Developer Tools

How Robustly do LLMs Understand Execution Semantics?

A new study reveals frontier models like GPT-5.2 struggle with code robustness despite near-perfect benchmark scores.

Deep Dive

A new study from researchers Claudio Spiess, Prem Devanbu, and Earl T. Barr reveals a significant weakness in how large language models understand code. The paper, titled 'How Robustly do LLMs Understand Execution Semantics?', tested models on a program-output prediction task using the CRUXEval benchmark. The findings show a stark divergence: OpenAI's frontier model GPT-5.2 achieved a near-perfect 99% accuracy on original, unperturbed code but saw its performance plummet by 20-24% when faced with semantically equivalent but syntactically perturbed inputs. This suggests the model may rely heavily on sophisticated pattern matching rather than developing a robust internal world model of code execution.
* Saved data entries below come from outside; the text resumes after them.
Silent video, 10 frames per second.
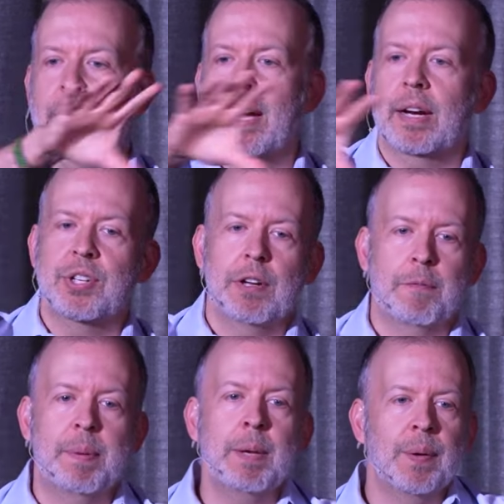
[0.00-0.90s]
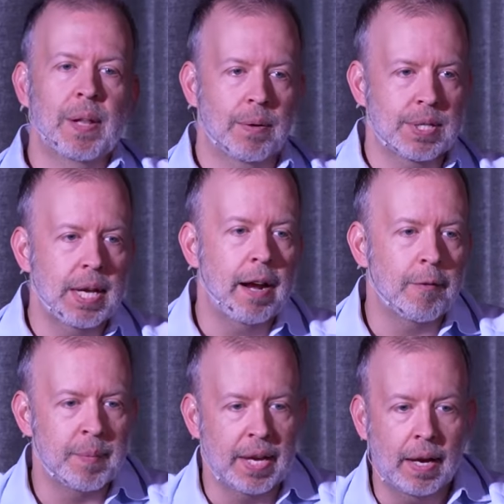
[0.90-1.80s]
I got to shift people outside
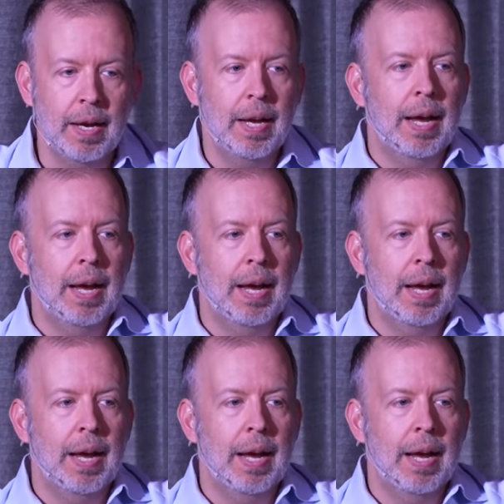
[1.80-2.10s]
of me,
In contrast, open-source reasoning models like the DeepSeek-R1 family demonstrated more stable, albeit lower, performance—maintaining accuracies between 38% and 67% across both original and perturbed inputs. The research also uncovered a specific vulnerability: most models performed significantly worse at predicting the behavior of code that raises exceptions, and their performance varied depending on the type of exception. The authors evaluated potential remedies for this deficiency and established the value of using code perturbation as a critical method for evaluating the true understanding of code models, moving beyond static benchmark scores.

Key Points
  • GPT-5.2's accuracy dropped 20-24% on perturbed code inputs despite a 99% score on the original CRUXEval benchmark.
  • Open-source models like DeepSeek-R1 showed more stable performance (38-67% accuracy) across both original and transformed code.
  • All models struggled significantly with predicting code behavior that results in exceptions, revealing a common weakness in semantic understanding.

Why It Matters

This exposes a critical gap between benchmark performance and real-world coding reliability, impacting developers who trust AI for code generation and review.